Task brief>
Each entry below is to be written out exactly, and the pictures are to be left out.

(Items from a data source)
+-------+

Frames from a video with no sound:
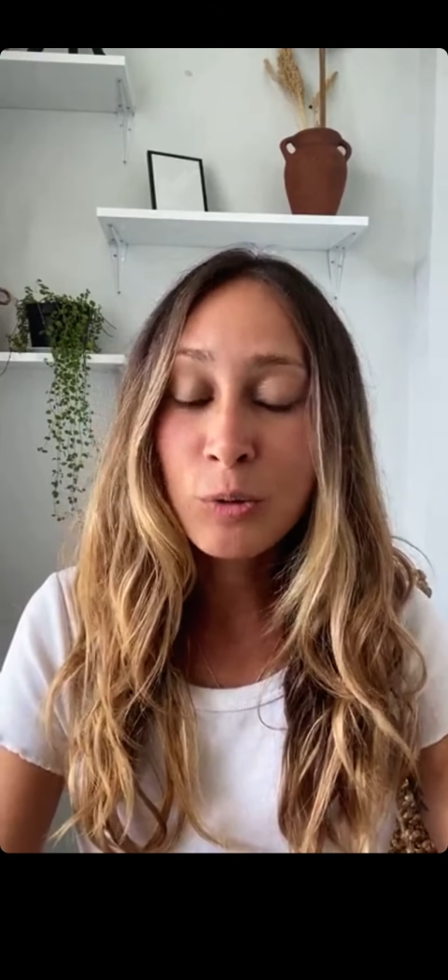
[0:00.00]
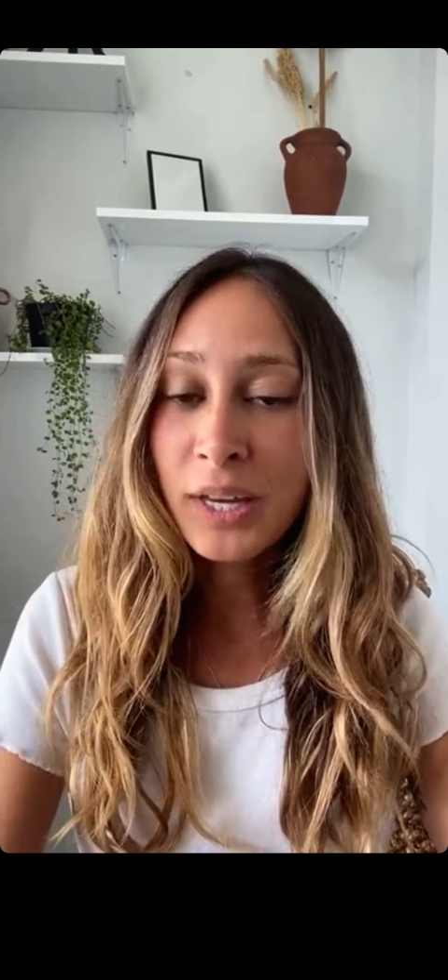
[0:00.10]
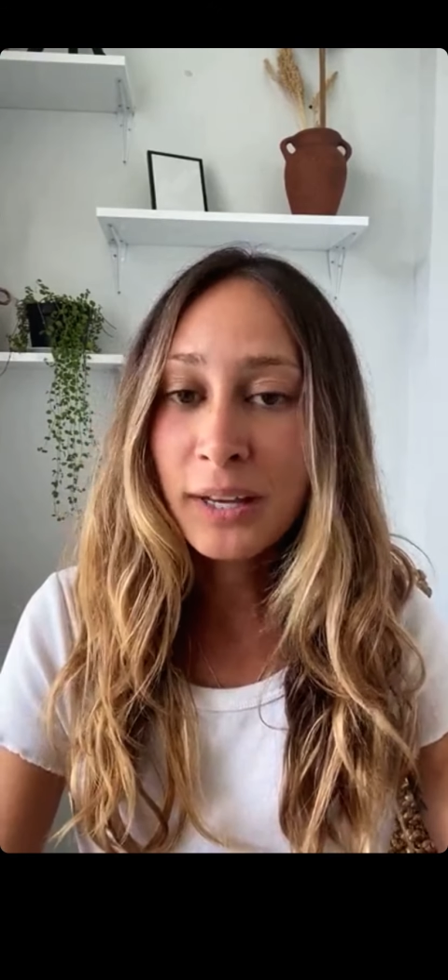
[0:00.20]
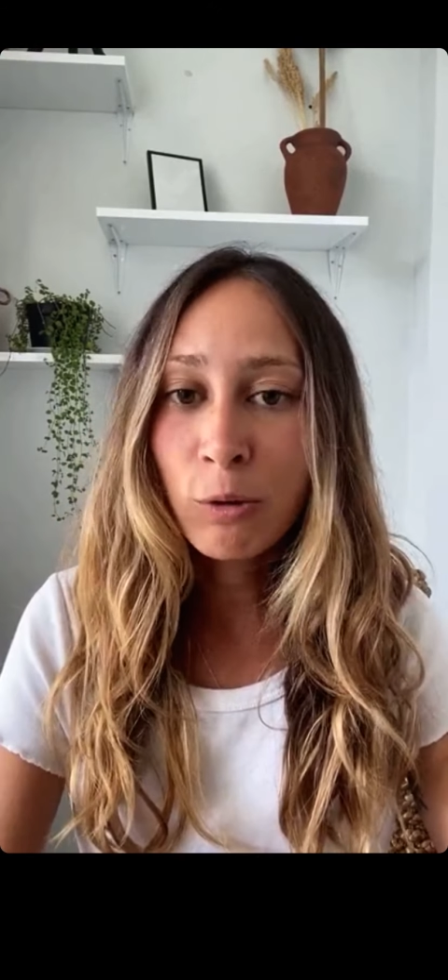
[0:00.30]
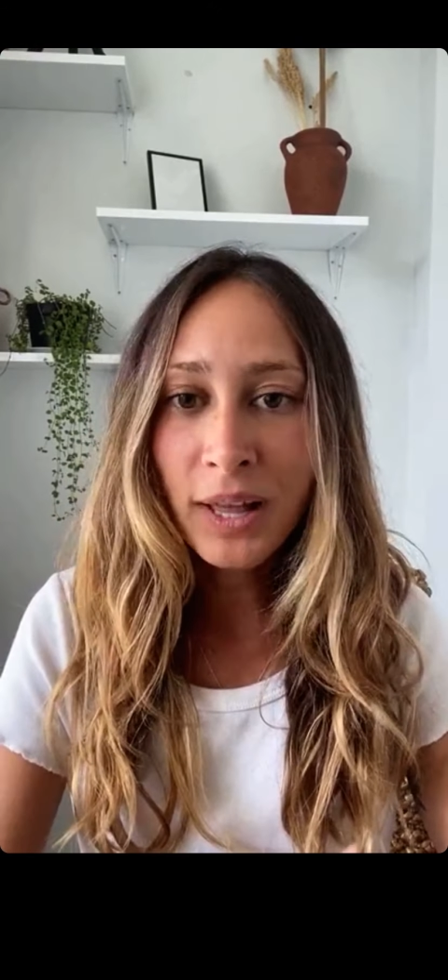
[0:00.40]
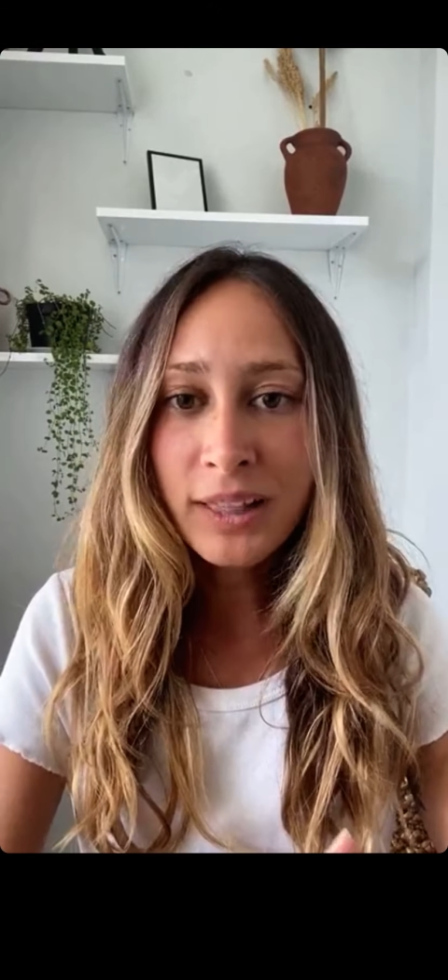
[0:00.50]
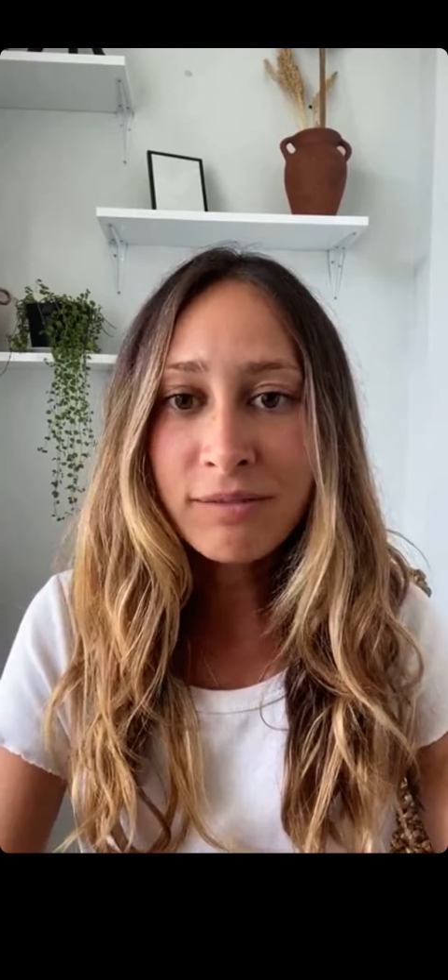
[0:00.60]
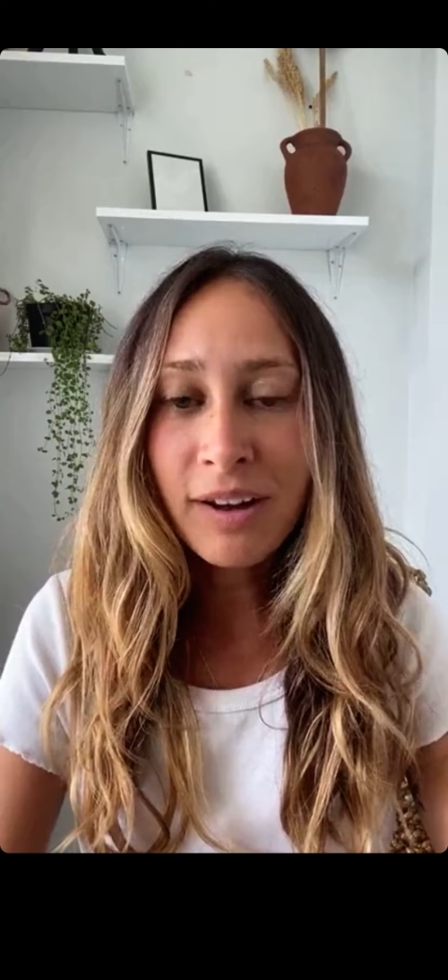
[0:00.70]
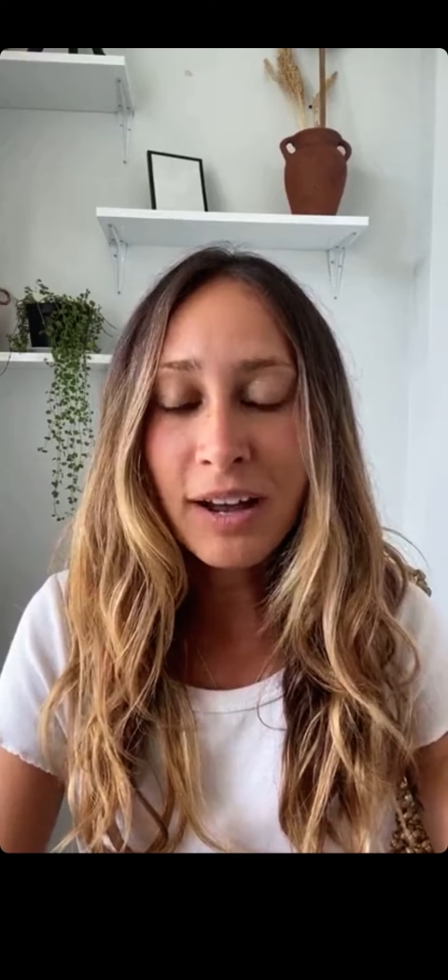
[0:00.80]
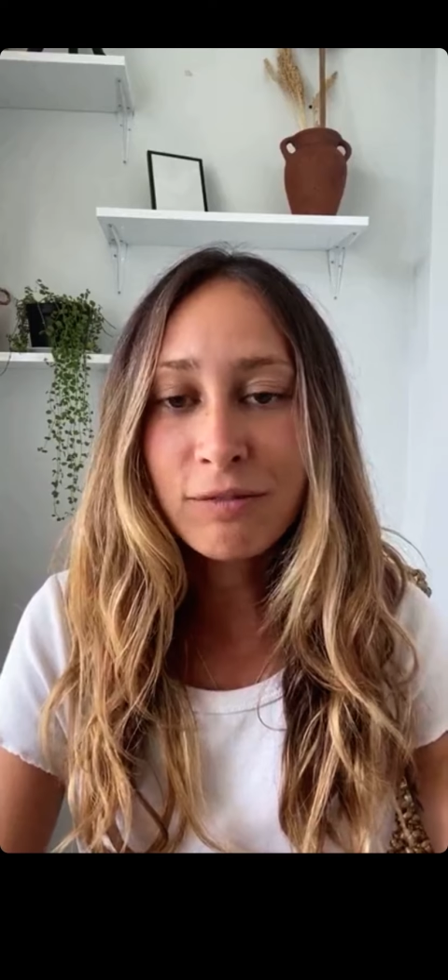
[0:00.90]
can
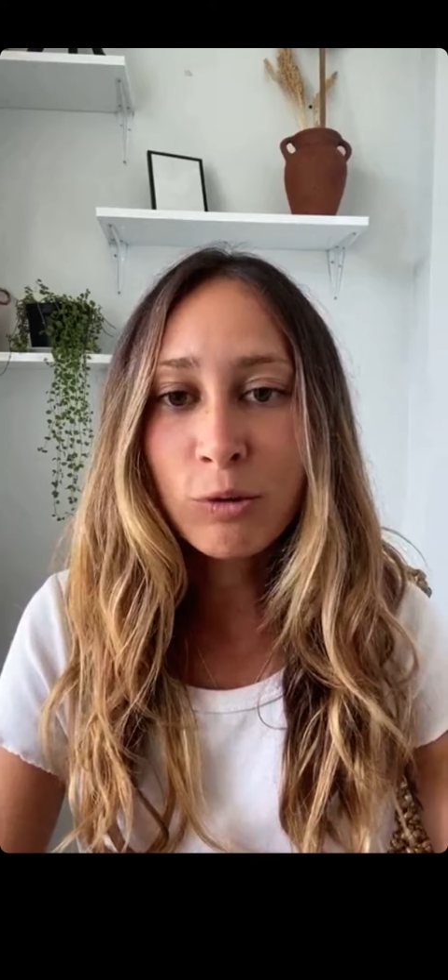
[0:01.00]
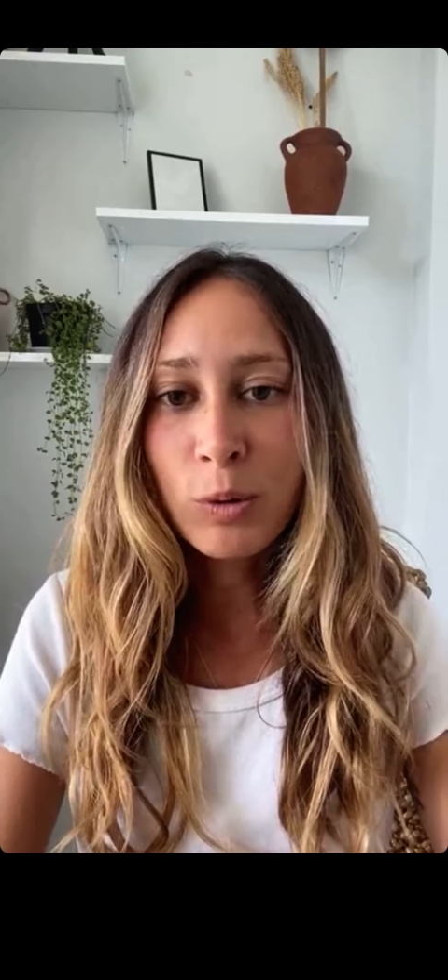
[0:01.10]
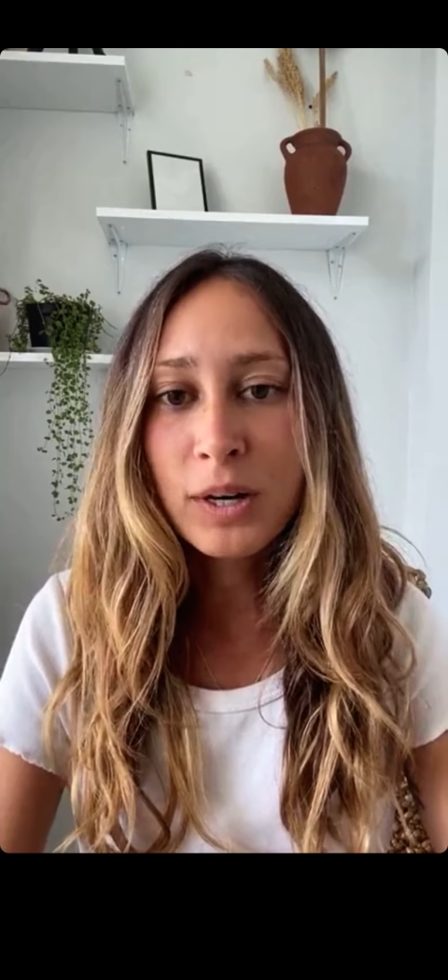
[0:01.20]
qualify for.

+-------+

Problem solution>
Frames from a video with no sound:
[0:00.00]
[0:00.10]
[0:00.20]
[0:00.30]
[0:00.40]
[0:00.50]
[0:00.60]
[0:00.70]
[0:00.80]
[0:00.90]
can
[0:01.00]
[0:01.10]
[0:01.20]
qualify for.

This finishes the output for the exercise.